● **TASK DIRECTIONS**
If a line in the data below includes the string "Video", please return a copy of it.

*** Opening TASK INPUTS ***

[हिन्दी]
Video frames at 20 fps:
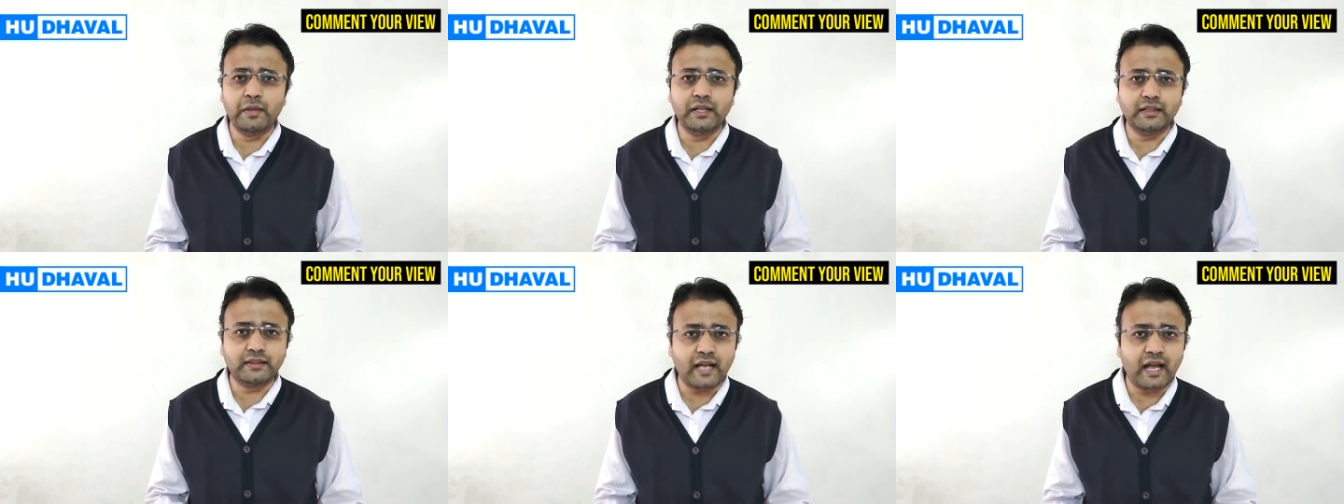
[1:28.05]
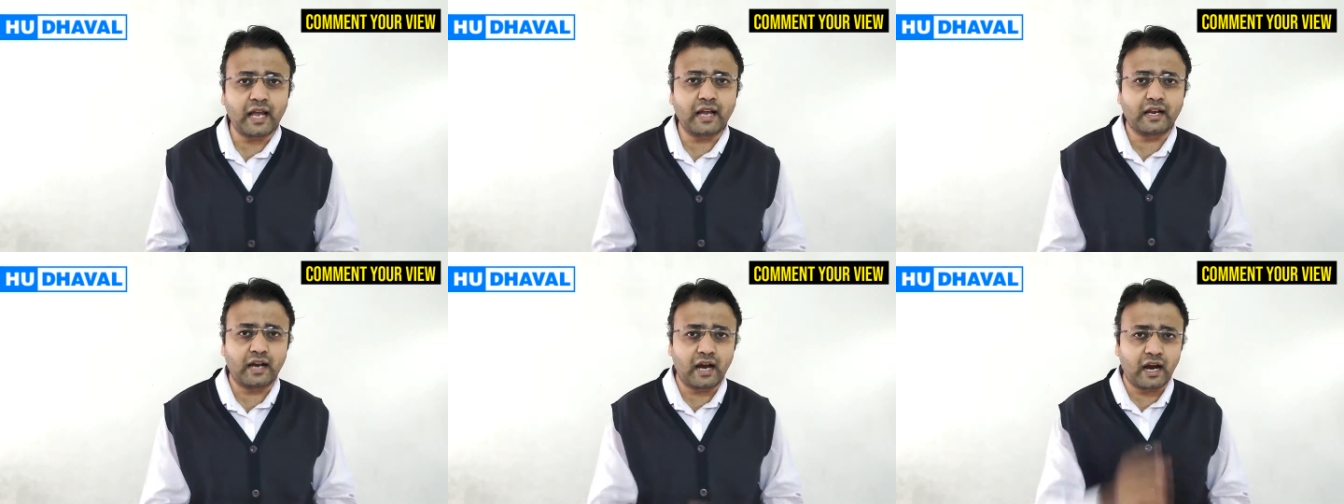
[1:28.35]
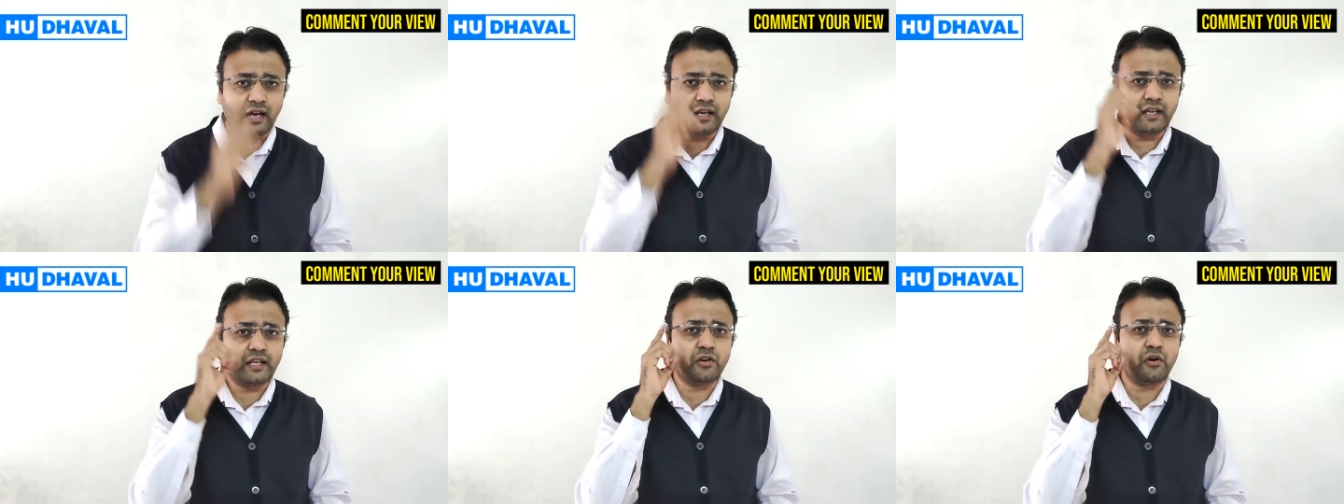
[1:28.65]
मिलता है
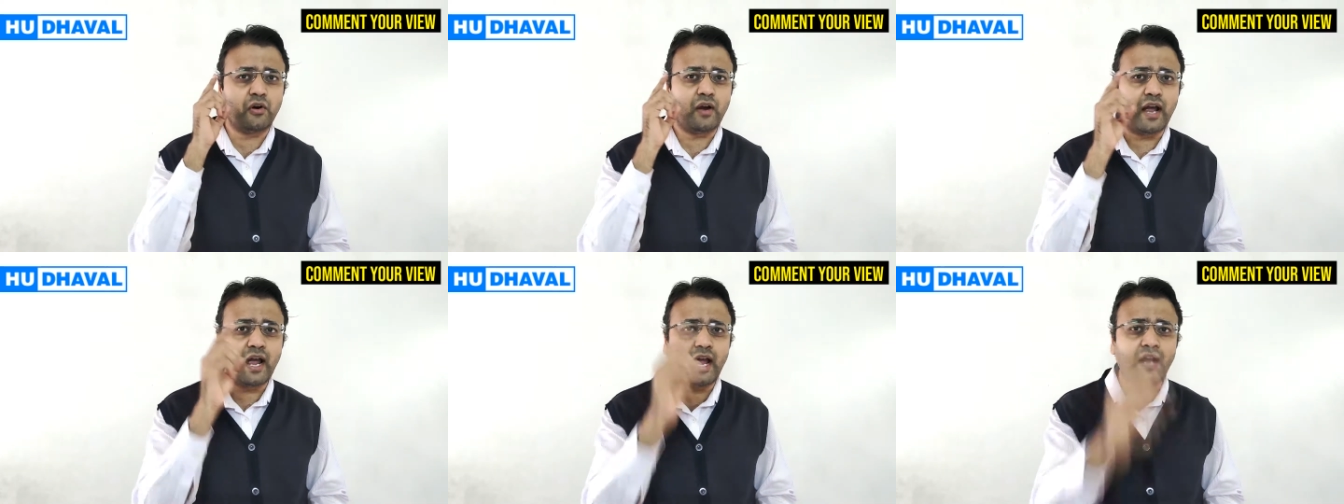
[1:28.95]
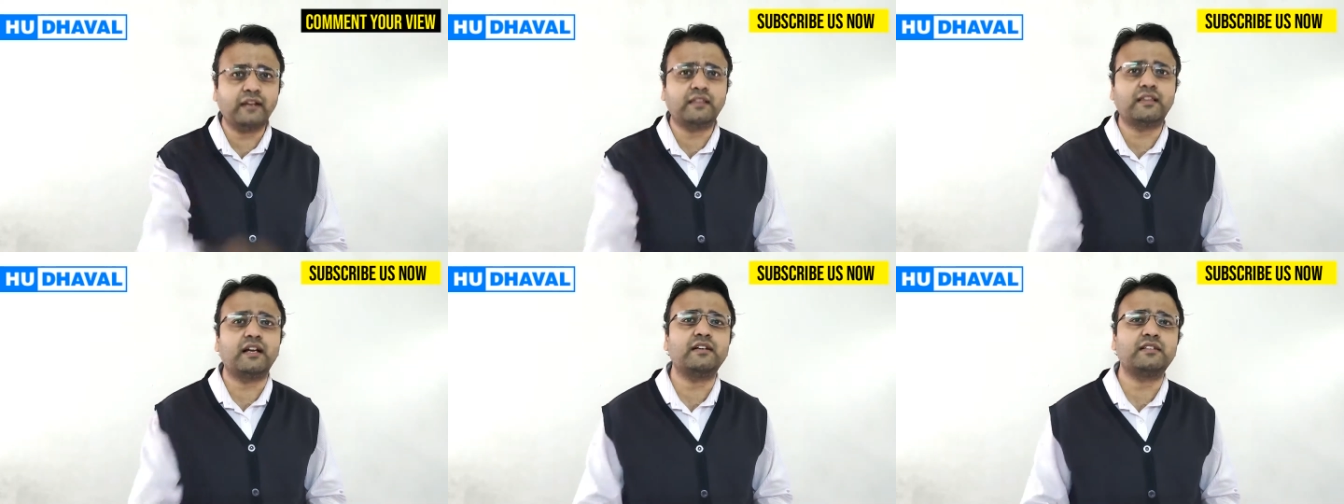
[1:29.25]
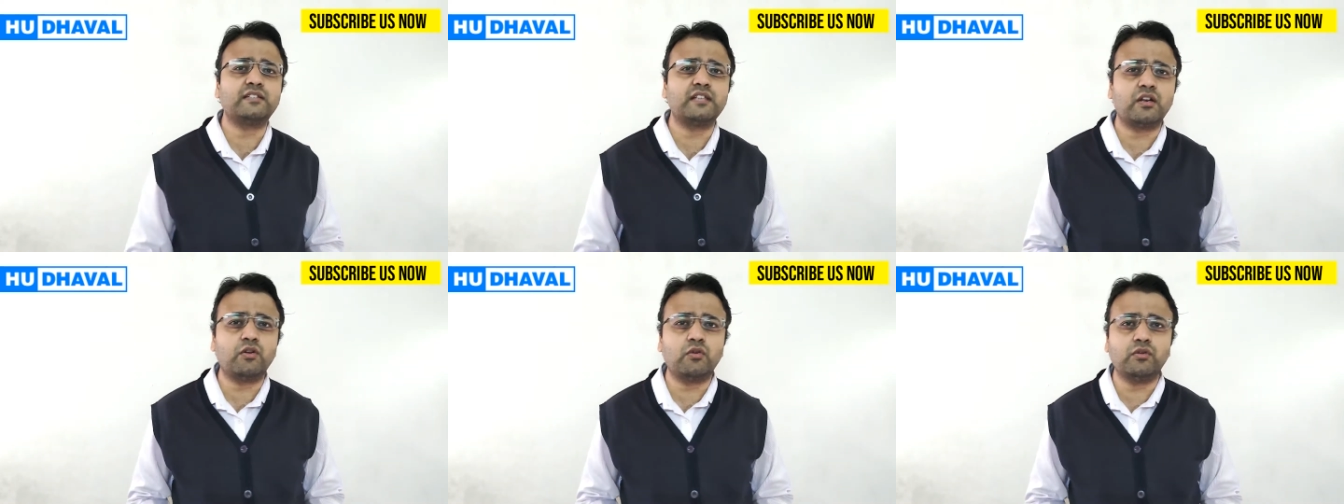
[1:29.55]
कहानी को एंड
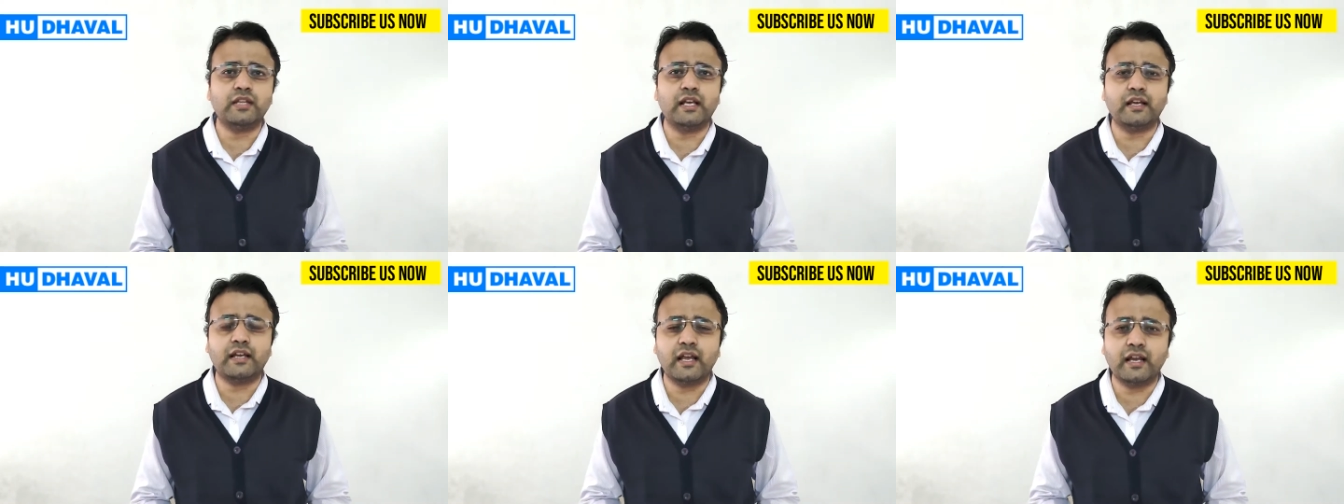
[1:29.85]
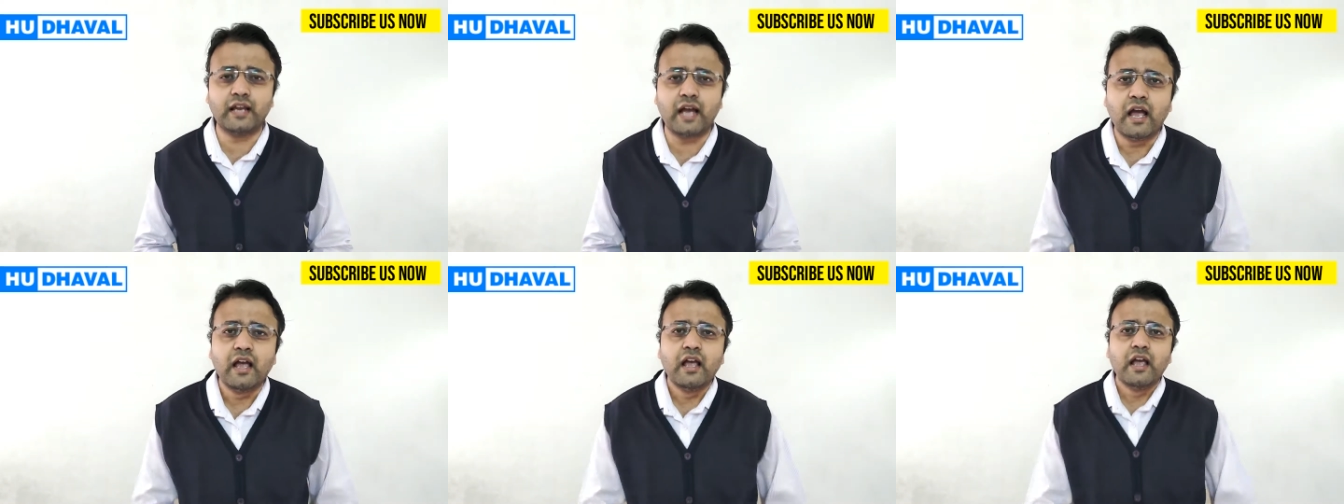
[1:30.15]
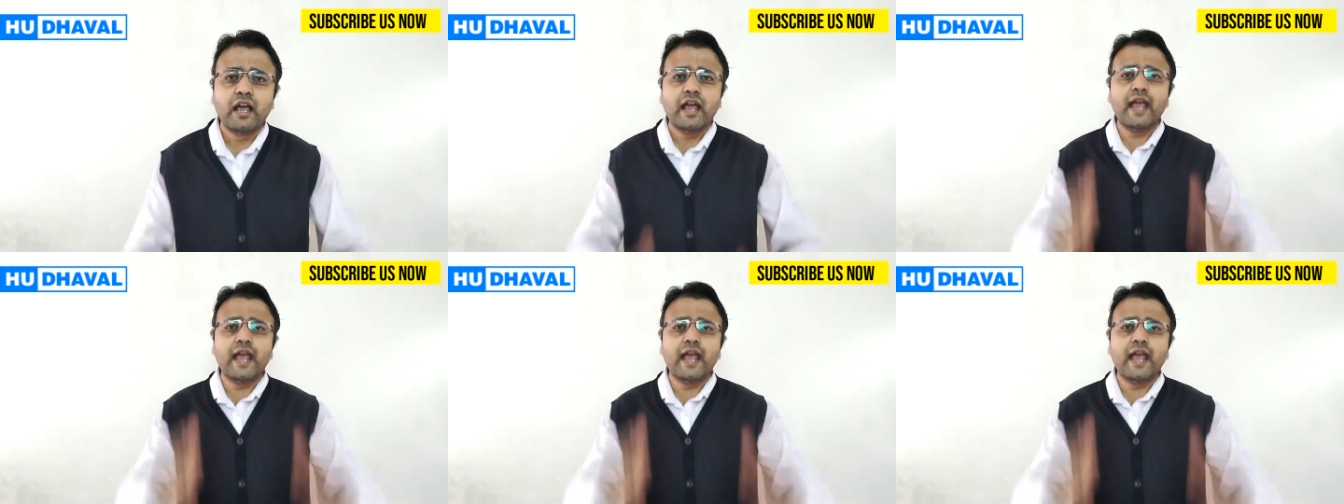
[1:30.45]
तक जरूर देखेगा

*** Closing TASK INPUTS ***
*** Opening TASK INPUTS ***

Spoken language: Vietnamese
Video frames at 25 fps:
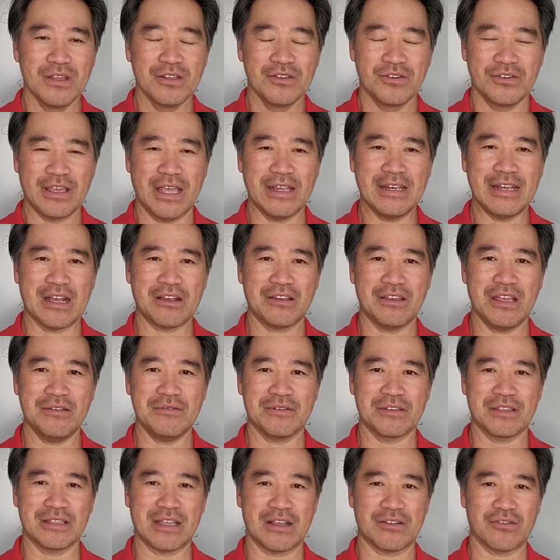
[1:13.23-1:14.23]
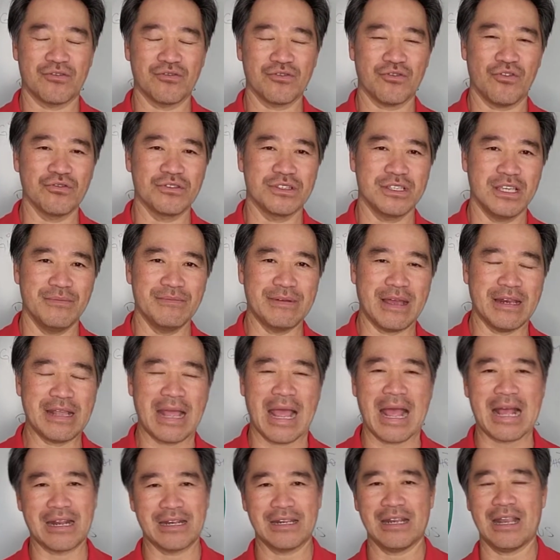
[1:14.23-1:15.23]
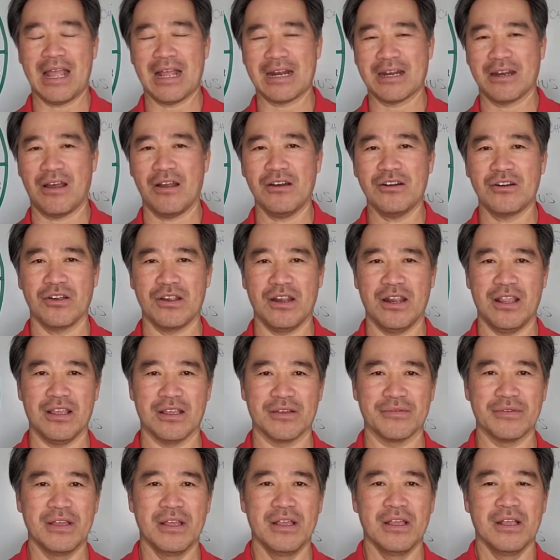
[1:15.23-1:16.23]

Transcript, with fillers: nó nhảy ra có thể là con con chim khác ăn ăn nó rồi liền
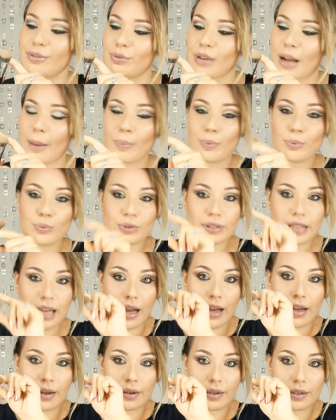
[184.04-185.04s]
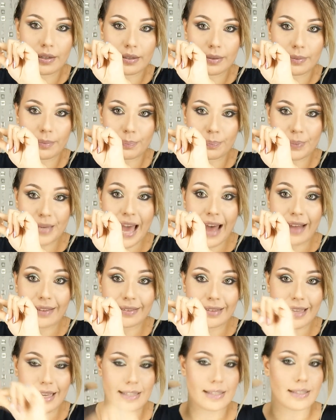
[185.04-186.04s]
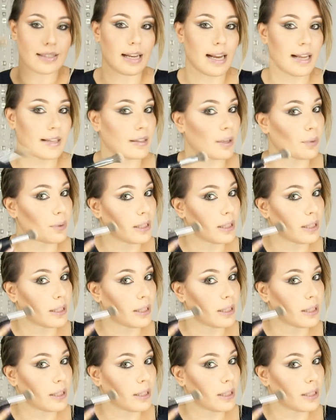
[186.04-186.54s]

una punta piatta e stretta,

*** Closing TASK INPUTS ***

● **RESPONSE AREA**
Video frames at 20 fps:
Video frames at 25 fps:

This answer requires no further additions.